Please copy, exactly as they appear below, the lines from the one containing "Frames from a" through the one containing "Transcript: Your teachers".

(MATERIAL PROVIDED)

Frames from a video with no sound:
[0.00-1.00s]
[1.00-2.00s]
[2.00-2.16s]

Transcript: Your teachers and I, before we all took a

(End MATERIAL PROVIDED)
(MATERIAL PROVIDED)

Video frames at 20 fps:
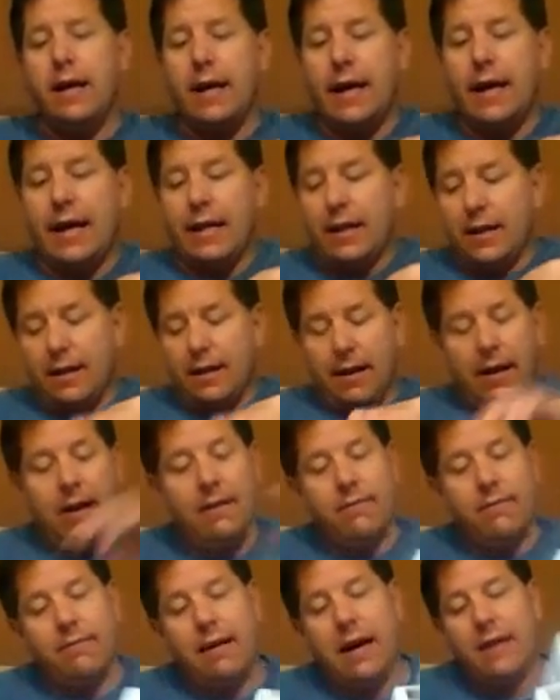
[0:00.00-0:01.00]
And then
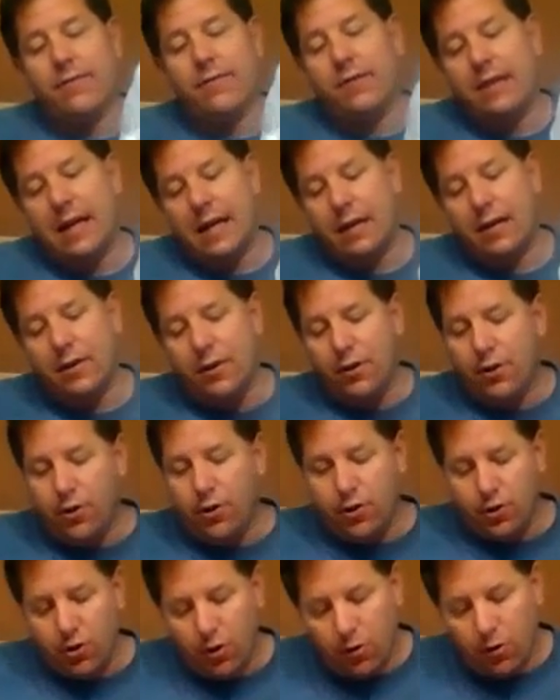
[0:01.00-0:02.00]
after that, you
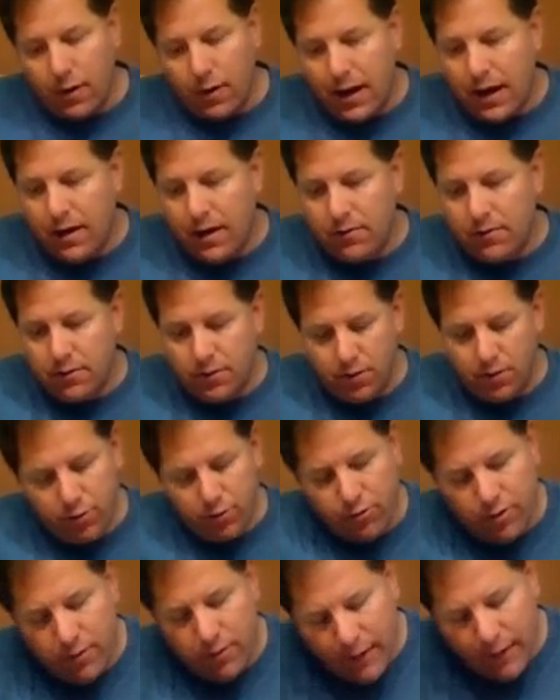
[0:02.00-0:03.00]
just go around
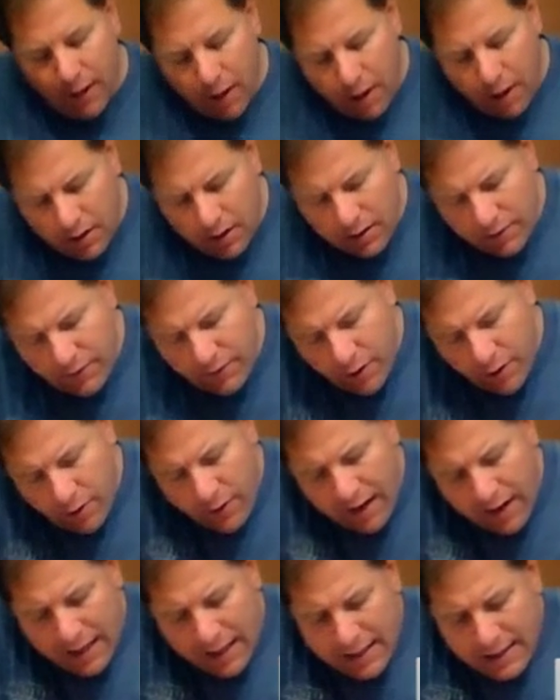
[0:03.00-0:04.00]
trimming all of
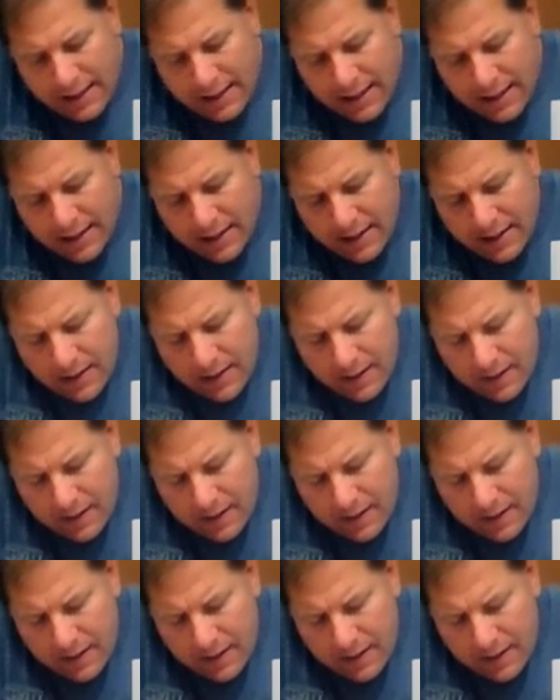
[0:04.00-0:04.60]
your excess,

(End MATERIAL PROVIDED)

## [ANSWER TO THIS TASK]
Frames from a video with no sound:
[0.00-1.00s]
[1.00-2.00s]
[2.00-2.16s]

Transcript: Your teachers and I, before we all took a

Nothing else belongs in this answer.